## SOURCE MATERIAL
=======

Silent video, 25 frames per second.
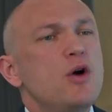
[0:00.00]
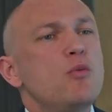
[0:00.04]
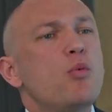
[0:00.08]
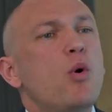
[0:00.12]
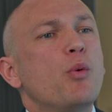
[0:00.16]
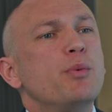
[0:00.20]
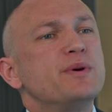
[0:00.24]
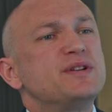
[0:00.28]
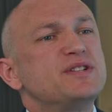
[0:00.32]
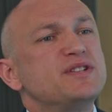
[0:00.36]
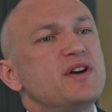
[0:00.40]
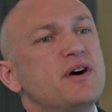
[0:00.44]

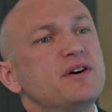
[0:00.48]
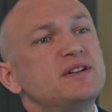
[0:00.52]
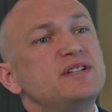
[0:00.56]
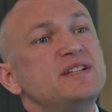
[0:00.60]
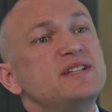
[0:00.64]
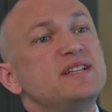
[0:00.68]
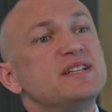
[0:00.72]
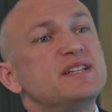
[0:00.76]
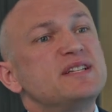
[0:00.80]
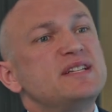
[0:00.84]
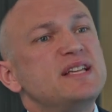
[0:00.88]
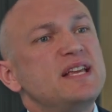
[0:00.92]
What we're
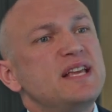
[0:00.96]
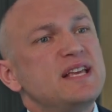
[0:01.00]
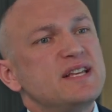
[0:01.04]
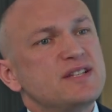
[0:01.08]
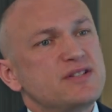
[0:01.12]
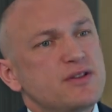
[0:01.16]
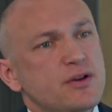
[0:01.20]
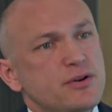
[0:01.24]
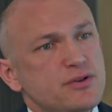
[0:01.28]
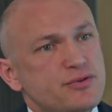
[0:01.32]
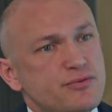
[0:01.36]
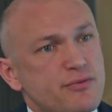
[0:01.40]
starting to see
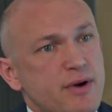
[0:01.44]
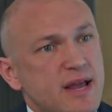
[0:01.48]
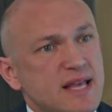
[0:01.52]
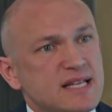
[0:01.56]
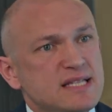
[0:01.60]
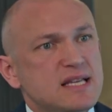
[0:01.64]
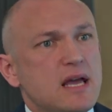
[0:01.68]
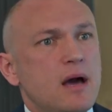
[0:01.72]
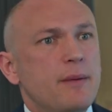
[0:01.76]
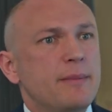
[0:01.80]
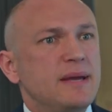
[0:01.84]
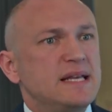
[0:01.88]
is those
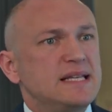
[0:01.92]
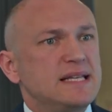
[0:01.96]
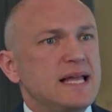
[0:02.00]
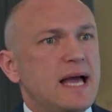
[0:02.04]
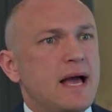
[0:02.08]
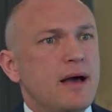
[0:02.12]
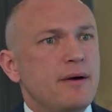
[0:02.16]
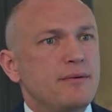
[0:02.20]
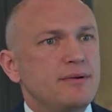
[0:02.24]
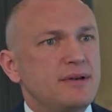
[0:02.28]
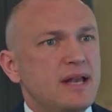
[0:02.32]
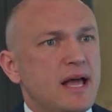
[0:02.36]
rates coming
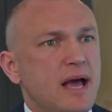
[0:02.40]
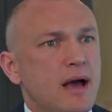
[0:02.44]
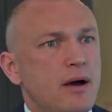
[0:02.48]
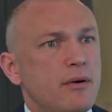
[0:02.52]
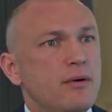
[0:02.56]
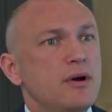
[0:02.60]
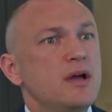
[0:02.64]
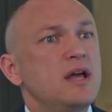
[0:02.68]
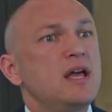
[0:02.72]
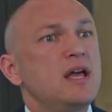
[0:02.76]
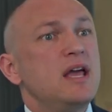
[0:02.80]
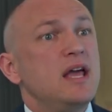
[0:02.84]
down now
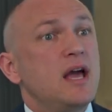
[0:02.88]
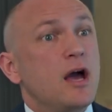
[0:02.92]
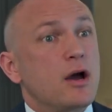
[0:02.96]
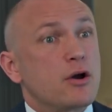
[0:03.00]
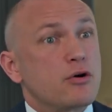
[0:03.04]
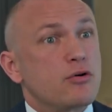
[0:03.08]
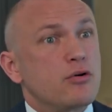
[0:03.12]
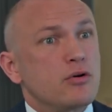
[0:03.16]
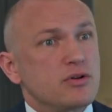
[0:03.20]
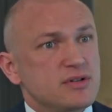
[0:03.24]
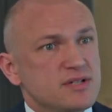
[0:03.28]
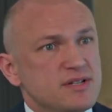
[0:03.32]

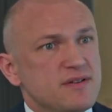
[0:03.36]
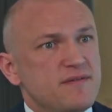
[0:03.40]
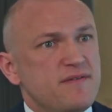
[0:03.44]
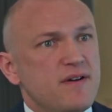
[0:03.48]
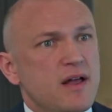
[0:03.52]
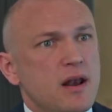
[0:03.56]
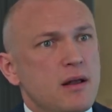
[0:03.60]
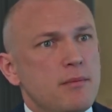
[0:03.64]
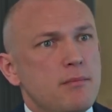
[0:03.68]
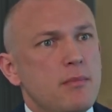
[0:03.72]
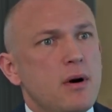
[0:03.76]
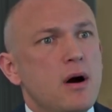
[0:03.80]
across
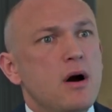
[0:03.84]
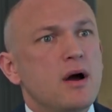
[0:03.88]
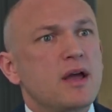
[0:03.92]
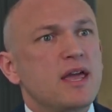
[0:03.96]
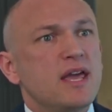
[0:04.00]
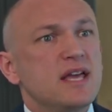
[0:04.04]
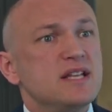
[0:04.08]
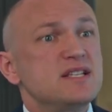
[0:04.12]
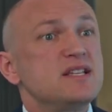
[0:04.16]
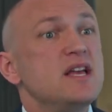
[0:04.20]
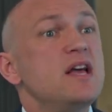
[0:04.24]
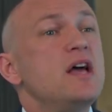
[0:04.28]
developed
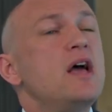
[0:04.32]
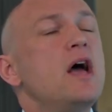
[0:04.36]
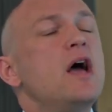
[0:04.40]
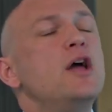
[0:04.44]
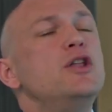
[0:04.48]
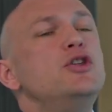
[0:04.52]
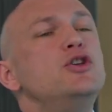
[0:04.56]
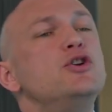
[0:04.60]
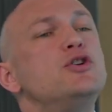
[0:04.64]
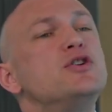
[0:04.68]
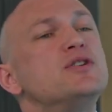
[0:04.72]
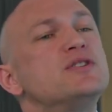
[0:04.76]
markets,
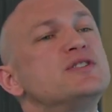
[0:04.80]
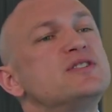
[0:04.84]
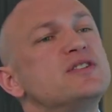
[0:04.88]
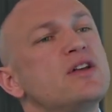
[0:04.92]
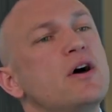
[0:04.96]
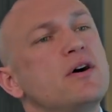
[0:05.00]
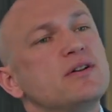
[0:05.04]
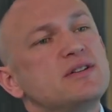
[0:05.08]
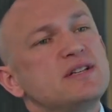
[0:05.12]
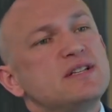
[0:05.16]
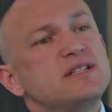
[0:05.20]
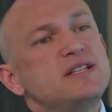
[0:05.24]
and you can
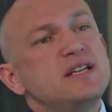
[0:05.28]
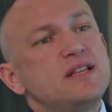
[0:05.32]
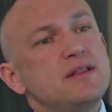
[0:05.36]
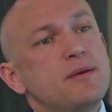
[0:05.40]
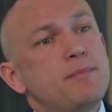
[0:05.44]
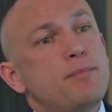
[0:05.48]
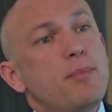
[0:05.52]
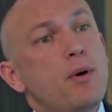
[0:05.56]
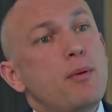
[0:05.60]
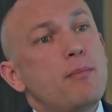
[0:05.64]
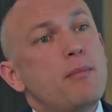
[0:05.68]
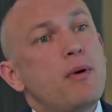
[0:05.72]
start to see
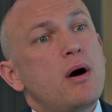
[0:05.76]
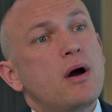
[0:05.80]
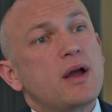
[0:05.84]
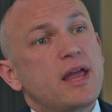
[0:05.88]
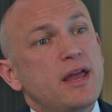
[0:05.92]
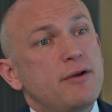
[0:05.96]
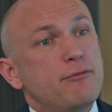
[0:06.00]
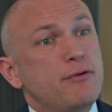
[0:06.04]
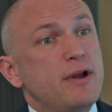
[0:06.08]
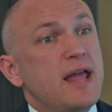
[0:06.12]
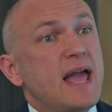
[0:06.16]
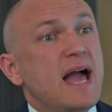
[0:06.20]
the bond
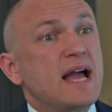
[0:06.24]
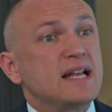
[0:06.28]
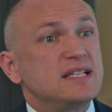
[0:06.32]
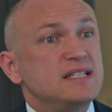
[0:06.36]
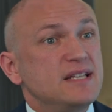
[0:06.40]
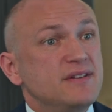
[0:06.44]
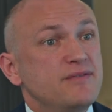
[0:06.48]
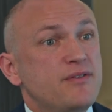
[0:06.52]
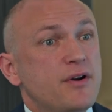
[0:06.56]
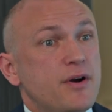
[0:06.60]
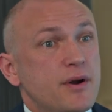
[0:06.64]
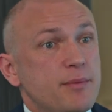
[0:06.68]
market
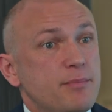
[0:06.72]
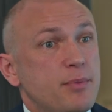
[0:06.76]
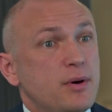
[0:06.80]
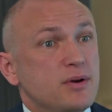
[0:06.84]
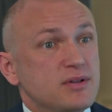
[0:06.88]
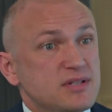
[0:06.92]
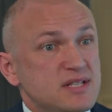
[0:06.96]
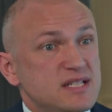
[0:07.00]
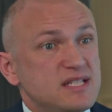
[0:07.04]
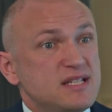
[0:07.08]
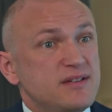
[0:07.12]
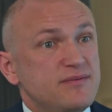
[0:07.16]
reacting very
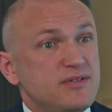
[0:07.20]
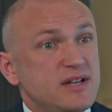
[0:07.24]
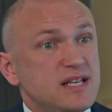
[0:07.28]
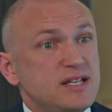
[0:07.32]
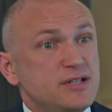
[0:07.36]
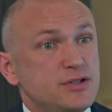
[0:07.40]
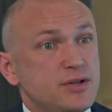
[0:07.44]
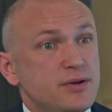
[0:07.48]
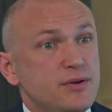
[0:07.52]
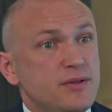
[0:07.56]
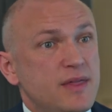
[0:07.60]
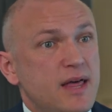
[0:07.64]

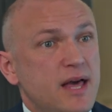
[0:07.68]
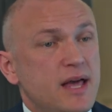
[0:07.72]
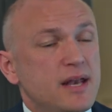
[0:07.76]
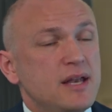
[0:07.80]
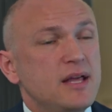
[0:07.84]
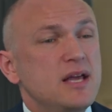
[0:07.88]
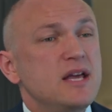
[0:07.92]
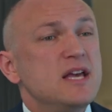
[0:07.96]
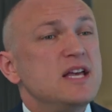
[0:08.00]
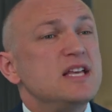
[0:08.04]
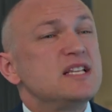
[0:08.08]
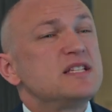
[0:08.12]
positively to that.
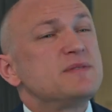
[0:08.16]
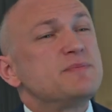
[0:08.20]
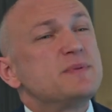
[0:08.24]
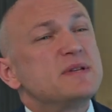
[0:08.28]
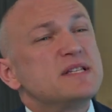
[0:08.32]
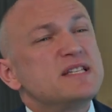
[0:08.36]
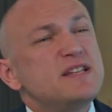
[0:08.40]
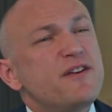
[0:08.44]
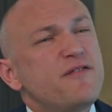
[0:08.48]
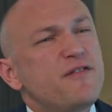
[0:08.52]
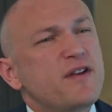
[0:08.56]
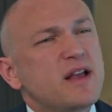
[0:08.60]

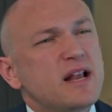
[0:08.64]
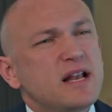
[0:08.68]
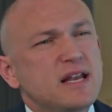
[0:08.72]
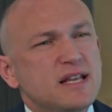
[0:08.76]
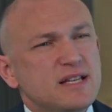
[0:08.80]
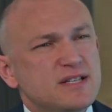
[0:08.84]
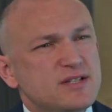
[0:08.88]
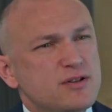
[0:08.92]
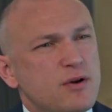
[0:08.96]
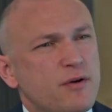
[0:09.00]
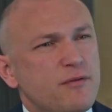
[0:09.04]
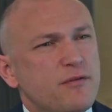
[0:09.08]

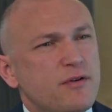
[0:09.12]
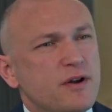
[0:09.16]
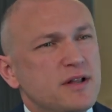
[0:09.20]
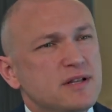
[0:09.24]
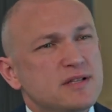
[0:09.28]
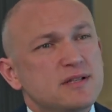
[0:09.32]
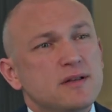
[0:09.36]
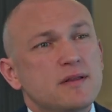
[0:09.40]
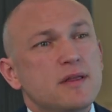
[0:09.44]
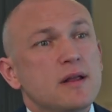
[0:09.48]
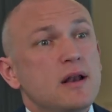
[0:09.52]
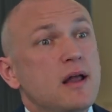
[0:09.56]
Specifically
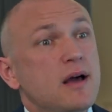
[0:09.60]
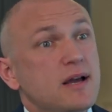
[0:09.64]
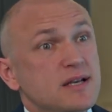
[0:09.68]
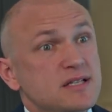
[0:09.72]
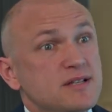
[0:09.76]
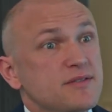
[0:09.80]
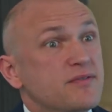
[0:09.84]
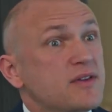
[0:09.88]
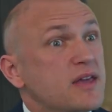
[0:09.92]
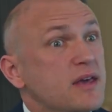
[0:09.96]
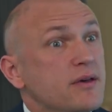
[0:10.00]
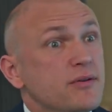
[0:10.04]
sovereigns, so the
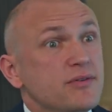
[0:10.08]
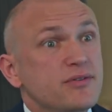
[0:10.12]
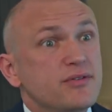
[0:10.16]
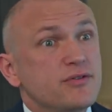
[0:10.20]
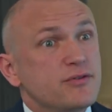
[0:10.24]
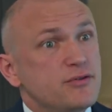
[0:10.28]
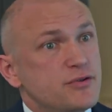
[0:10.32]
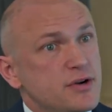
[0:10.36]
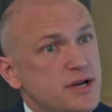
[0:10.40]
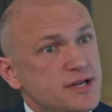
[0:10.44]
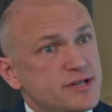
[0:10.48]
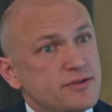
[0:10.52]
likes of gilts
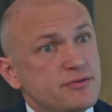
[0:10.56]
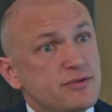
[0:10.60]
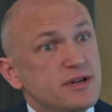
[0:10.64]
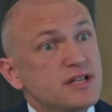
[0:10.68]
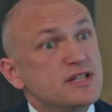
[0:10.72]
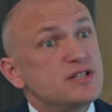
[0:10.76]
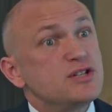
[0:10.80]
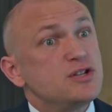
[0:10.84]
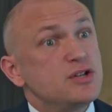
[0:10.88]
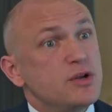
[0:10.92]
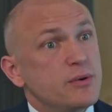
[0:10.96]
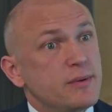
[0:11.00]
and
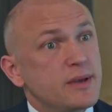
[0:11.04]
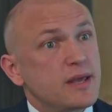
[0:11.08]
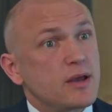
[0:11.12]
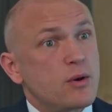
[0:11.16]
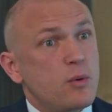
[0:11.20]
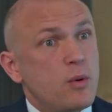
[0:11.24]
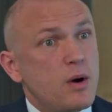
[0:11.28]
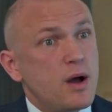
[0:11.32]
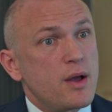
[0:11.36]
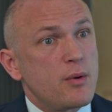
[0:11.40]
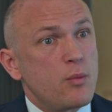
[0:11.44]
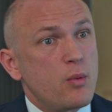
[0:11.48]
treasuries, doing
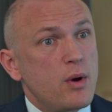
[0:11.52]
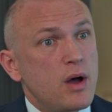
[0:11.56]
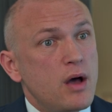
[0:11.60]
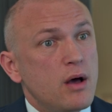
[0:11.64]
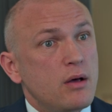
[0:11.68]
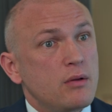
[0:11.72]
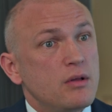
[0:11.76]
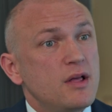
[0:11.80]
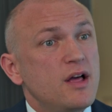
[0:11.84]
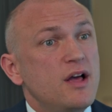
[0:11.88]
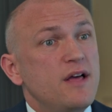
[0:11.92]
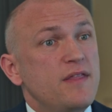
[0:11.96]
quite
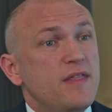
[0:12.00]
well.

=======

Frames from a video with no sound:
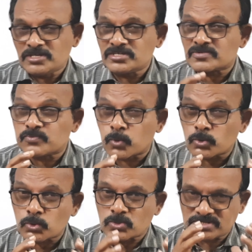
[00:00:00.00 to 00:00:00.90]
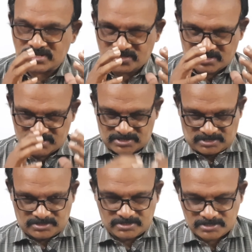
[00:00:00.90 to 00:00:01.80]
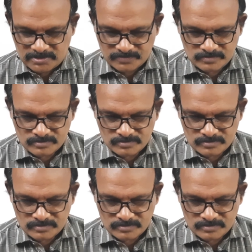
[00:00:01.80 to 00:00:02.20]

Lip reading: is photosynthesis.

=======

## PROBLEM TO SOLVE
The required answer is each line of the data in which the word "video" appears.

## REPLY TO THE EXERCISE
Silent video, 25 frames per second.
Frames from a video with no sound:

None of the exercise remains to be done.